Analyse, Nieuws, Samenleving, Politiek, België - Ine Lietaert

Hoe vrijwillig is een vrijwillige terugkeer?

België ondersteunt en stimuleert al meer dan dertig jaar de vrijwillige terugkeer van asielaanvragers en mensen zonder wettig verblijf. Hoe is hun situatie nu? Hoe ervoeren mensen hun terugkeerproces? Onderzoekers vroegen het aan de terugkeerders.

woensdag 1 maart 2017 09:13
Spread the love

Van vliegticket naar groentenwinkel

Sinds de opstart in 1984 evolueerde het Belgische vrijwillig terugkeerprogramma grondig.1.De steun bij terugkeer was in de beginjaren beperkt tot een vliegticket. Zo konden migranten die geen middelen hadden om hun terugkeer te betalen, toch naar hun land van herkomst.
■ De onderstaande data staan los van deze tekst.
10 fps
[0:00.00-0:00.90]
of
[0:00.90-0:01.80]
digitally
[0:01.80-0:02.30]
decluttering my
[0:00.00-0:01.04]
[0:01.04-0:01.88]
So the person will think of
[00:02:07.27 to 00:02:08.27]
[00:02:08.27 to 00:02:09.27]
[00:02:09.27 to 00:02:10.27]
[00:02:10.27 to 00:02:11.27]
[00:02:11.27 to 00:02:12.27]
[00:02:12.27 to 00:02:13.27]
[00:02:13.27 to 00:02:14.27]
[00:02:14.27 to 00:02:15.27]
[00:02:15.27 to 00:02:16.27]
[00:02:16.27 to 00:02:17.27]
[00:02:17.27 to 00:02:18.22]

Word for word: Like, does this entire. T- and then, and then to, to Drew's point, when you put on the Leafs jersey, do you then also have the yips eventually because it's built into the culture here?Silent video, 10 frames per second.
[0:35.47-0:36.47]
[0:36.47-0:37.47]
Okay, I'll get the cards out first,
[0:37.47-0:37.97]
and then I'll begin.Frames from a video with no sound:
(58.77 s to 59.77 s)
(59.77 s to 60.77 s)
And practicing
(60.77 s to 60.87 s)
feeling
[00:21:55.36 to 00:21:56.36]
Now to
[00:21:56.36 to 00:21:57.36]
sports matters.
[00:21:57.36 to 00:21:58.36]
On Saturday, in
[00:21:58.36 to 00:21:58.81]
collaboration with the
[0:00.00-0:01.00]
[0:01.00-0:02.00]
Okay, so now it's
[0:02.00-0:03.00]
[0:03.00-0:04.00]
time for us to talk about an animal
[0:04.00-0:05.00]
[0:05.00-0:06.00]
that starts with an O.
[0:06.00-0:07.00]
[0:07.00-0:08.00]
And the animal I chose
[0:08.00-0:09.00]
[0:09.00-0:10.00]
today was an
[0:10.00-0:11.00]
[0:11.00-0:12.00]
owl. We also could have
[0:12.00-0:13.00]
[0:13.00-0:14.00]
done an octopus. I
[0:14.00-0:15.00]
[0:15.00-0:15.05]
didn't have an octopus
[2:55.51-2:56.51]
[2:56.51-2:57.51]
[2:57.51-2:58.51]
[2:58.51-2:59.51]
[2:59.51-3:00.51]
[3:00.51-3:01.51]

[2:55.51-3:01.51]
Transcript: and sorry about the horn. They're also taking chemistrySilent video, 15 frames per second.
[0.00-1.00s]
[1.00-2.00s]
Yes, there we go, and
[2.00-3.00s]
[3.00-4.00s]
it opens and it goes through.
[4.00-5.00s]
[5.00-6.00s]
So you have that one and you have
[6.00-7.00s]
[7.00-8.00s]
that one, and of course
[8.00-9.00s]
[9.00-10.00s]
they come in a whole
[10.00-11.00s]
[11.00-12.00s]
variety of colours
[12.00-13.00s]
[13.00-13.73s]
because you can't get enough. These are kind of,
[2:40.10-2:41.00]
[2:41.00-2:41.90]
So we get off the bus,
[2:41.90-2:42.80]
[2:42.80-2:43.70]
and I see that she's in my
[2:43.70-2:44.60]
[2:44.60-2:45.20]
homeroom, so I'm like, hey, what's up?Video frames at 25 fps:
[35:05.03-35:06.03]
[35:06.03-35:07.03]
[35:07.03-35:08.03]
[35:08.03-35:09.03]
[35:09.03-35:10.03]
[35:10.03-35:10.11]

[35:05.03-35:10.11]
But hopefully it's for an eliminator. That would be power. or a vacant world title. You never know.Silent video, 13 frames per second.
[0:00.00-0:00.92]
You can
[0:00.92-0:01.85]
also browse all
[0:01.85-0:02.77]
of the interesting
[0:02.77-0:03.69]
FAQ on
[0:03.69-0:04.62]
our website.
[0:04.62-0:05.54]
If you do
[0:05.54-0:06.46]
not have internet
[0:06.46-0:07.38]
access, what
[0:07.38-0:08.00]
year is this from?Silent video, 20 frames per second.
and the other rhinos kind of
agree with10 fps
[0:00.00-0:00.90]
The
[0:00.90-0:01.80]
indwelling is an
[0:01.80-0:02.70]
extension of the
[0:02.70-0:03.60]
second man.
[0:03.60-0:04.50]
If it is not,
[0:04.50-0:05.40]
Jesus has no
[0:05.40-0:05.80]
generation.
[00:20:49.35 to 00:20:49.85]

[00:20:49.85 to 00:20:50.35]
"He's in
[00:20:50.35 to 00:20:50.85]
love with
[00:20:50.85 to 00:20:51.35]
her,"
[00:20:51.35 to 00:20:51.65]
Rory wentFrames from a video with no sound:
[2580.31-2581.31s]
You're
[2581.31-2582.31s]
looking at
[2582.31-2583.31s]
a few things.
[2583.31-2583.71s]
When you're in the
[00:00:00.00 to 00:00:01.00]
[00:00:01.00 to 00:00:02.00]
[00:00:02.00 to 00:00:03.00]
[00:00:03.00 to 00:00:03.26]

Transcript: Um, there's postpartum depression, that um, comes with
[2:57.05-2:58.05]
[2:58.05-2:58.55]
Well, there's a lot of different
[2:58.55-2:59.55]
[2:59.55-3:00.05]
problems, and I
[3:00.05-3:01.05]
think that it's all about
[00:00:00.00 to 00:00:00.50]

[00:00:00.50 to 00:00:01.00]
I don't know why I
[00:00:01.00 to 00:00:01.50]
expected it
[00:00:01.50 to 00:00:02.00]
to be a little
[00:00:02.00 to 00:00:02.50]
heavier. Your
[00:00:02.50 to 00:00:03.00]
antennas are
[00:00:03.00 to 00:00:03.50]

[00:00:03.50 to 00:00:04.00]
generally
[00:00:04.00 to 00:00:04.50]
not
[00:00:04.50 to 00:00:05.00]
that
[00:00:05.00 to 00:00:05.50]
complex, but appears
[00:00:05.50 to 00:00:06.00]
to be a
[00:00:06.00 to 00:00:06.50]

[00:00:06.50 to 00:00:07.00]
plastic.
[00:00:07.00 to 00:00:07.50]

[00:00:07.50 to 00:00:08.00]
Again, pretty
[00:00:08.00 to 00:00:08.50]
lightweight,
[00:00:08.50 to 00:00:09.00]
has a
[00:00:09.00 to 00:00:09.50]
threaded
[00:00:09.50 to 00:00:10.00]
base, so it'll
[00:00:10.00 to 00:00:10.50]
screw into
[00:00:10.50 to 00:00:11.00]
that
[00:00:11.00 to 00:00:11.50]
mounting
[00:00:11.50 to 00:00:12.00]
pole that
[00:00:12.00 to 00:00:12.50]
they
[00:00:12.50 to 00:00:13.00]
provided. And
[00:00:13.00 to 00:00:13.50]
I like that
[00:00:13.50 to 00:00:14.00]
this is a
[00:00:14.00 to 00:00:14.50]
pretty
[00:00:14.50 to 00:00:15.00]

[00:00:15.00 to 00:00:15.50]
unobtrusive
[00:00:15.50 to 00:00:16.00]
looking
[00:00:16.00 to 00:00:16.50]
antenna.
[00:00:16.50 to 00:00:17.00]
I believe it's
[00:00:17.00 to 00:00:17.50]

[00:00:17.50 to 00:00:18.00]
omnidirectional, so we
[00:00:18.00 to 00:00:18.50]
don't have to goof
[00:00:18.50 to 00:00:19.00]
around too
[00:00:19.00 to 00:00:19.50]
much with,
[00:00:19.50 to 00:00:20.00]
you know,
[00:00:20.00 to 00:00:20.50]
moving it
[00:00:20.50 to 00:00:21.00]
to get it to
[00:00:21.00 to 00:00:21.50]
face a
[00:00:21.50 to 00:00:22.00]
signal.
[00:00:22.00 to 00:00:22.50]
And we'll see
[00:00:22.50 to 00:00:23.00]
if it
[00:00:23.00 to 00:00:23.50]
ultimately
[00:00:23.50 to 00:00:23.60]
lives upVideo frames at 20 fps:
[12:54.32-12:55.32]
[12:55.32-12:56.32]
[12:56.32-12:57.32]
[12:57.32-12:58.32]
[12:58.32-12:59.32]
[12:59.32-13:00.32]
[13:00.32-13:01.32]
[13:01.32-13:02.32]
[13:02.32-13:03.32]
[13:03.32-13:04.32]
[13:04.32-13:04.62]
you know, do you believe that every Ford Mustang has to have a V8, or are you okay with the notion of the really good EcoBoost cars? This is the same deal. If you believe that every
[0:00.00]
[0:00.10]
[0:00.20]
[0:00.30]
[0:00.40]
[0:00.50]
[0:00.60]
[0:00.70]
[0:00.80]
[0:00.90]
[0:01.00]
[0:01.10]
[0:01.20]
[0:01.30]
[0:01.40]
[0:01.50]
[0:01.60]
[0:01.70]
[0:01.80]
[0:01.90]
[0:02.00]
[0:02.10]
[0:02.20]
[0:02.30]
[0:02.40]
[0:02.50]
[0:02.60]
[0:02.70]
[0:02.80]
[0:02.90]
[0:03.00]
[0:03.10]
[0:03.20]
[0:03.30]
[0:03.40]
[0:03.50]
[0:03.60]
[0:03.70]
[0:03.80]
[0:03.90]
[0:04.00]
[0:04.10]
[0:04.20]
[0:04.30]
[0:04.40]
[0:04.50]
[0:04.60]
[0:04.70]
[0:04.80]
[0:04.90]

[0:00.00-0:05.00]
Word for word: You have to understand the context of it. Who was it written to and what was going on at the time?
“Het terugkeerprogramma evolueerde grondig.”

In 2006 werd deze reis- of terugkeerondersteuning uitgebreid met een re-integratieondersteuning. Dat kent een re-integratiebudget toe aan een persoon die terugkeert. In het land van herkomst begeleidt een lokale organisatie de optimale besteding van dit budget.

Het budget kan bijvoorbeeld gebruikt worden voor het betalen van een opleiding, voor juridische, administratieve of psychologische ondersteuning, huisvesting, transportkosten, medische kosten of het opzetten van een inkomensgenererende activiteit. Dat laatste gaat in de meeste gevallen om zeer kleinschalige activiteiten zoals de aankoop van enkele dieren of de aankoop van een auto om te werken als taxichauffeur.

Mensen die voor hun migratie al een bepaalde beroepsactiviteit hadden, kiezen vaak voor het heropstarten van hun activiteit, zoals bijvoorbeeld een groentewinkel, internetcafé, garage of schoenmakerij.

Striktere toegang

Doorheen de jaren werd de financiële steun steeds ruimer. Maar de toegangscriteria werden ook strikter.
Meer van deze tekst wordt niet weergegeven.